> _TASK GOAL_
Pictures in the data should be dropped; transcribe exactly the lines from the one that has "[655.47-656.47s]" through the one that has "[636.47-661.87s]".

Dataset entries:
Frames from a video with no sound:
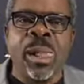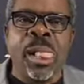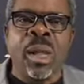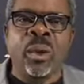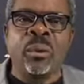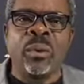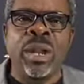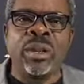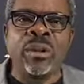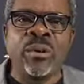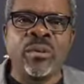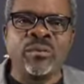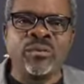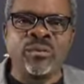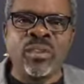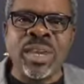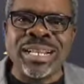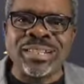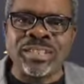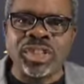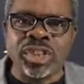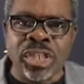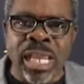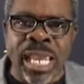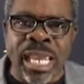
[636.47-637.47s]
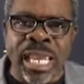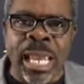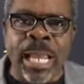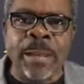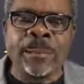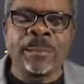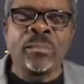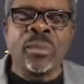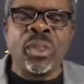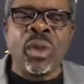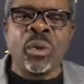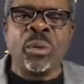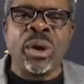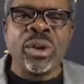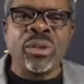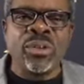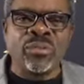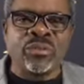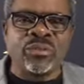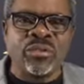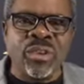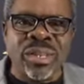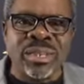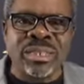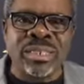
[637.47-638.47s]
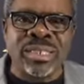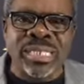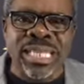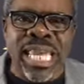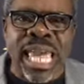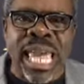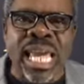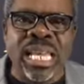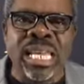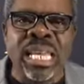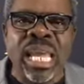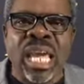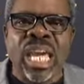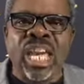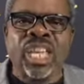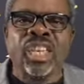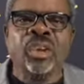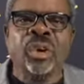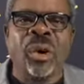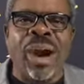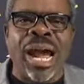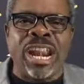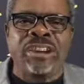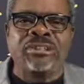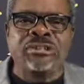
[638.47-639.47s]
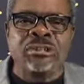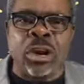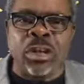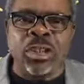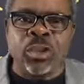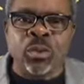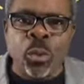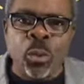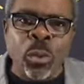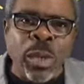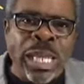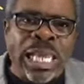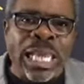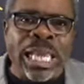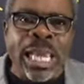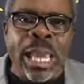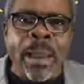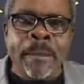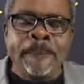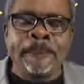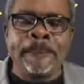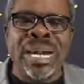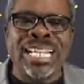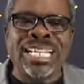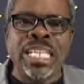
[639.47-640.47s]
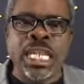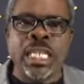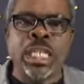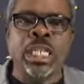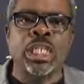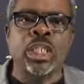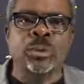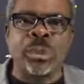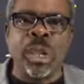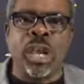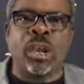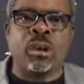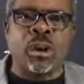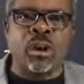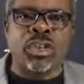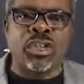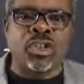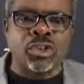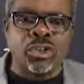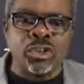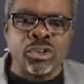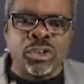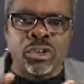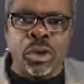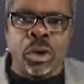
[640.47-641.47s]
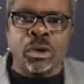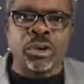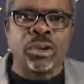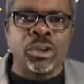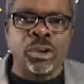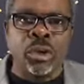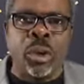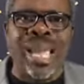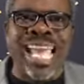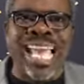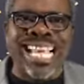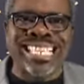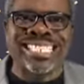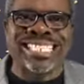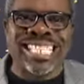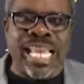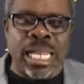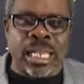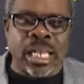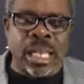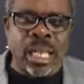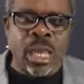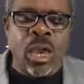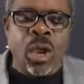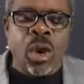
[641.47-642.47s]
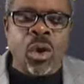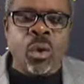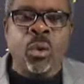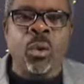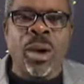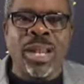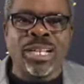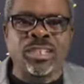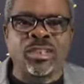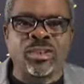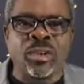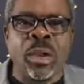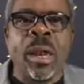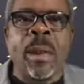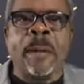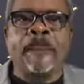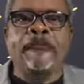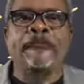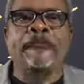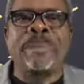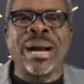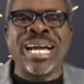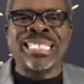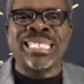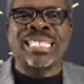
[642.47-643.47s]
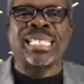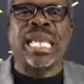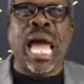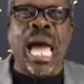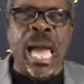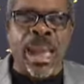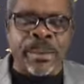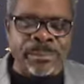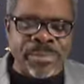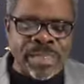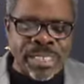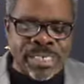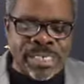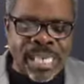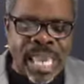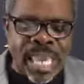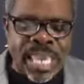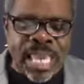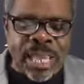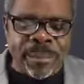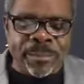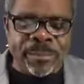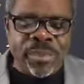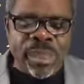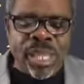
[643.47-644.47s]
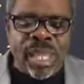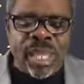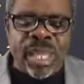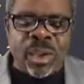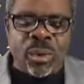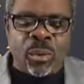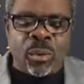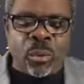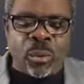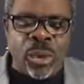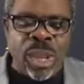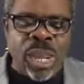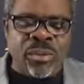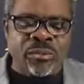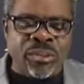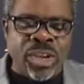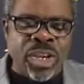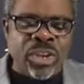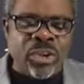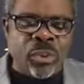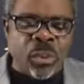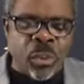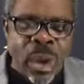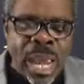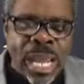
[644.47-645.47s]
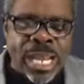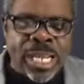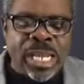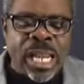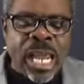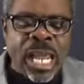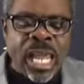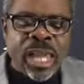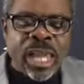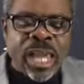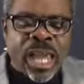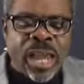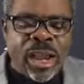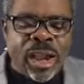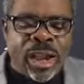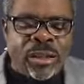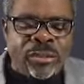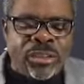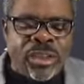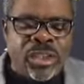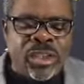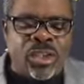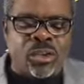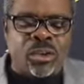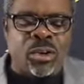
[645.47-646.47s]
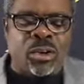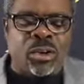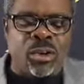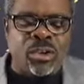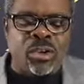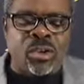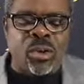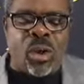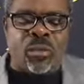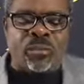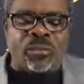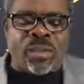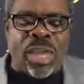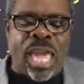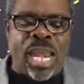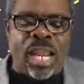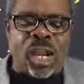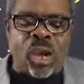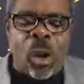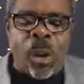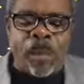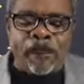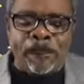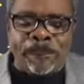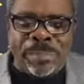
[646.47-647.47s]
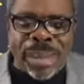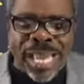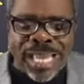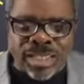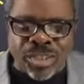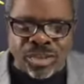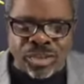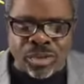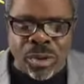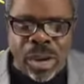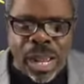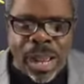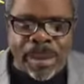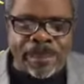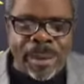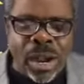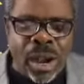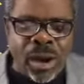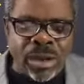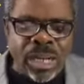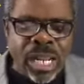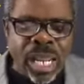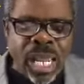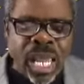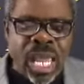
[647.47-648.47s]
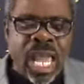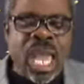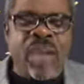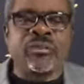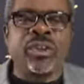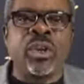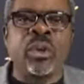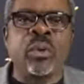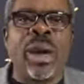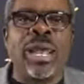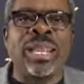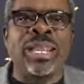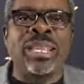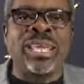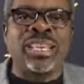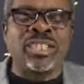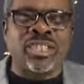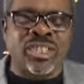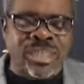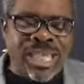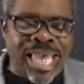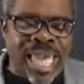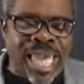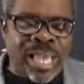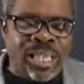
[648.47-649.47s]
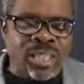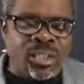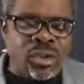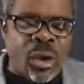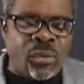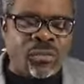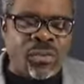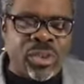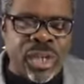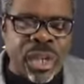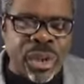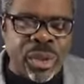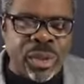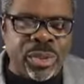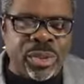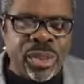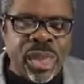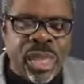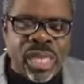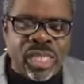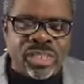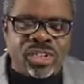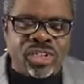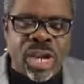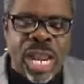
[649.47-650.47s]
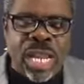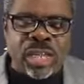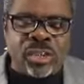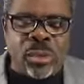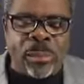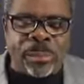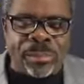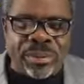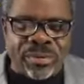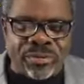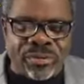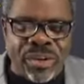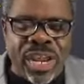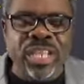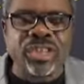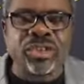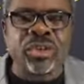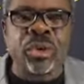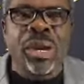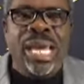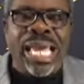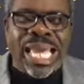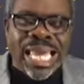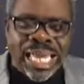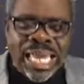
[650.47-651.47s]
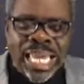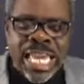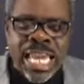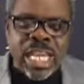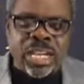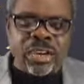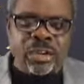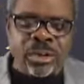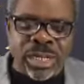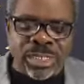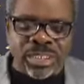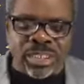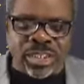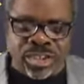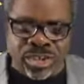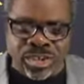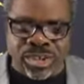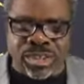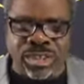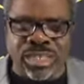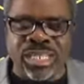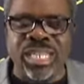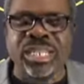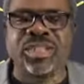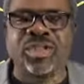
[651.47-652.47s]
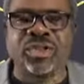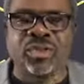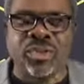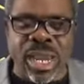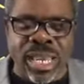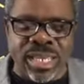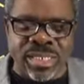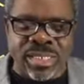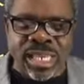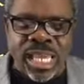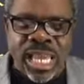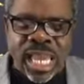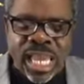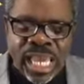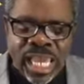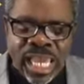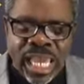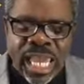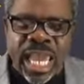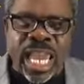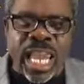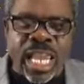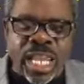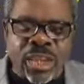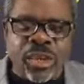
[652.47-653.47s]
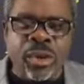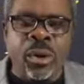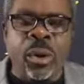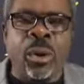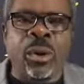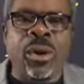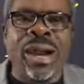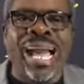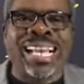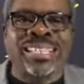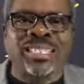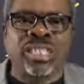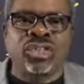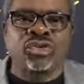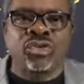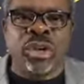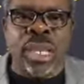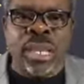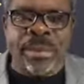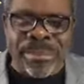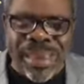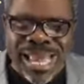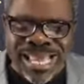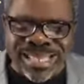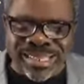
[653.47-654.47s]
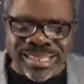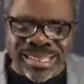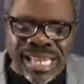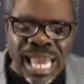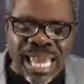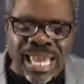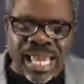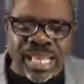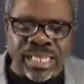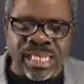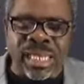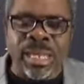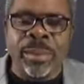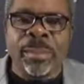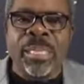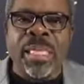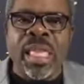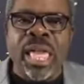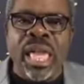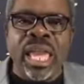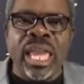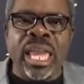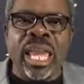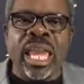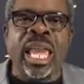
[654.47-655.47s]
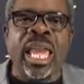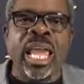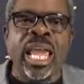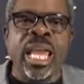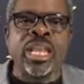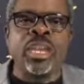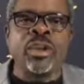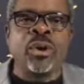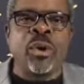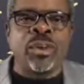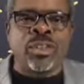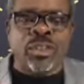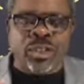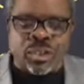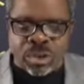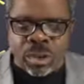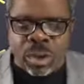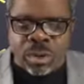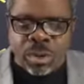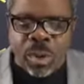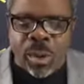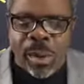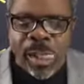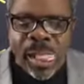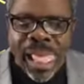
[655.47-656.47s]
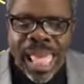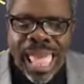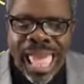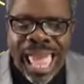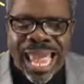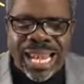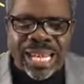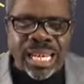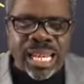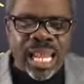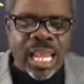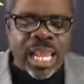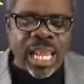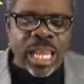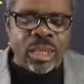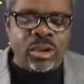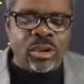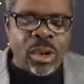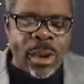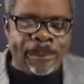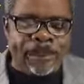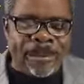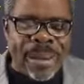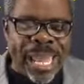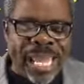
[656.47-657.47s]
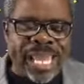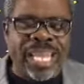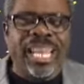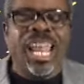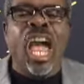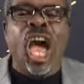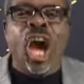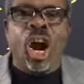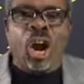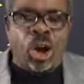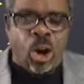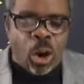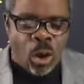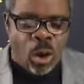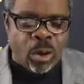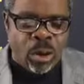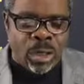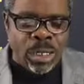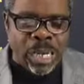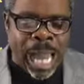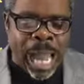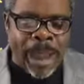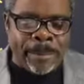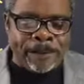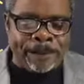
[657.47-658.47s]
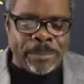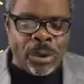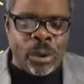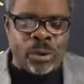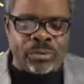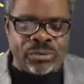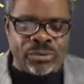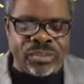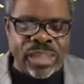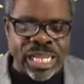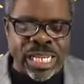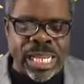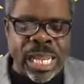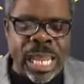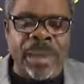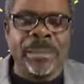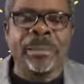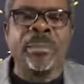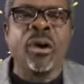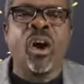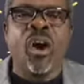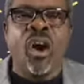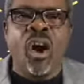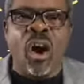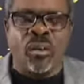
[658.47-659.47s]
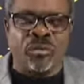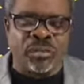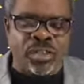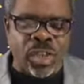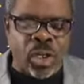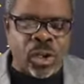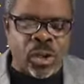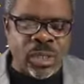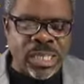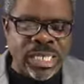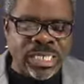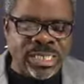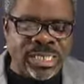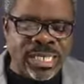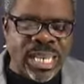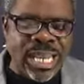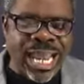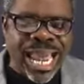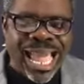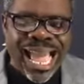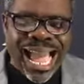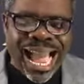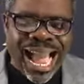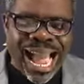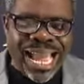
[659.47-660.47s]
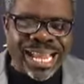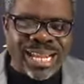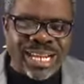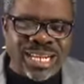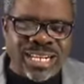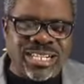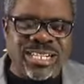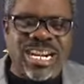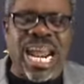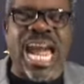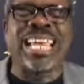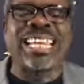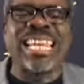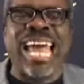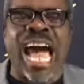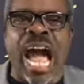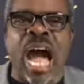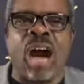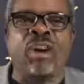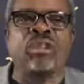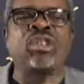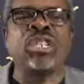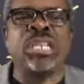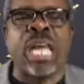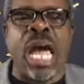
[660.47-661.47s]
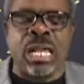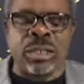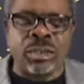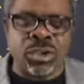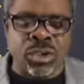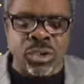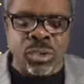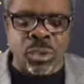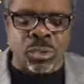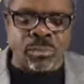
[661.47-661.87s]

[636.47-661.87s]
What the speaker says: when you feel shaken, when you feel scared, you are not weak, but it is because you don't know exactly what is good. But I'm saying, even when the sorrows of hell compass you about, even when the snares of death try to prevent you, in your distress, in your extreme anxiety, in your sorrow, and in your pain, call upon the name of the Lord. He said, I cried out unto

> _RESPONSE TO THE EXERCISE_
[655.47-656.47s]
[656.47-657.47s]
[657.47-658.47s]
[658.47-659.47s]
[659.47-660.47s]
[660.47-661.47s]
[661.47-661.87s]

[636.47-661.87s]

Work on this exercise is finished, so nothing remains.